When you think of injuries resulting from a car crash, it’s unlikely that an eye injury comes to mind. It is a reality that many car accident victims face.
A European study published in 2020 that looked at over 84,000 individuals with head injuries revealed that at least 2.2% of them suffered vision damage. Over 28% of those eye injuries resulted from motor vehicle accidents.
Eye injuries that can result from car accidents
Some research shows that certain eye injuries are more common among car accident victims than others, such as:
- Vitreous hemorrhages
- Retinal detachment
- Optic nerve damage
Each of these conditions has some pretty unique symptomatology. Here’s how to recognize that you may have a problem with your vision following a wreck:
- People with a retinal detachment often experience floaters, reduced peripheral vision, a flashing light or shadow-like sensation across their visual field or blurred vision.

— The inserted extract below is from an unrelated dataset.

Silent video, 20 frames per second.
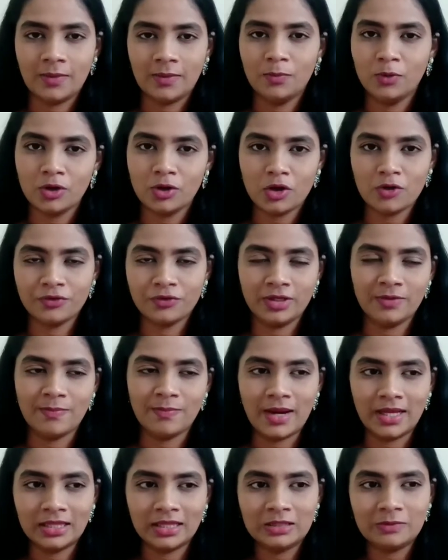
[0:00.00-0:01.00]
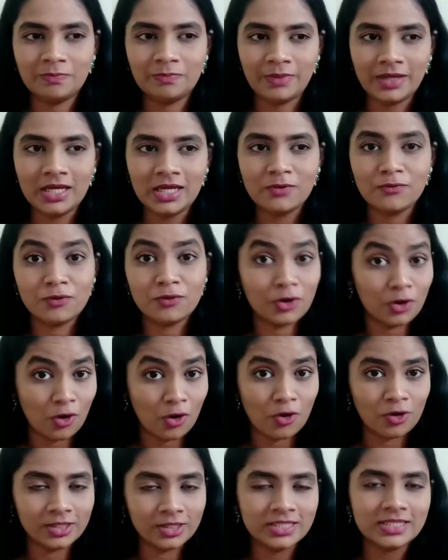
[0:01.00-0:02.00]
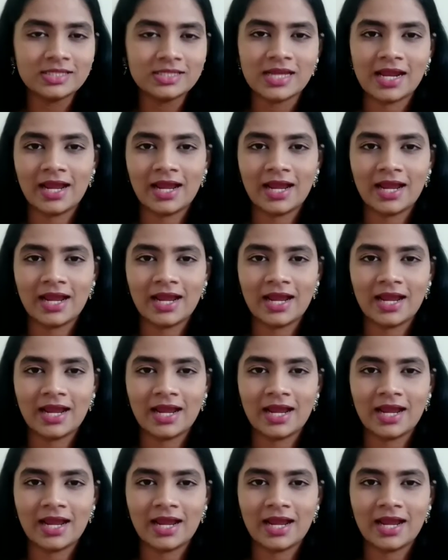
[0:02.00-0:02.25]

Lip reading: book of the month pick for August,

- Those experiencing optic nerve damage may experience a bulging of their eyes, partial or complete loss of vision, double vision, blurred or dimming vision (especially related to colors) and nonreactivity to light.
- Some of the earliest symptoms of a vitreous hemorrhage include floaters and blurry vision. If left to progress, patients may begin seeing black dots in their visual field before ultimately losing the ability to see.
The symptoms outlined above are far from comprehensive. There’s no replacement for seeing either an optometrist or ophthalmologist following an automobile accident if you have any concerns, you might have suffered an eye injury. The quicker you address a potential problem, the better your chances are of saving your eyesight.
Addressing visual acuity issues can be costly. It can limit your ability to return to work so that you can support yourself as well. You may be entitled to compensation for your injuries, depending on how your incident occurred.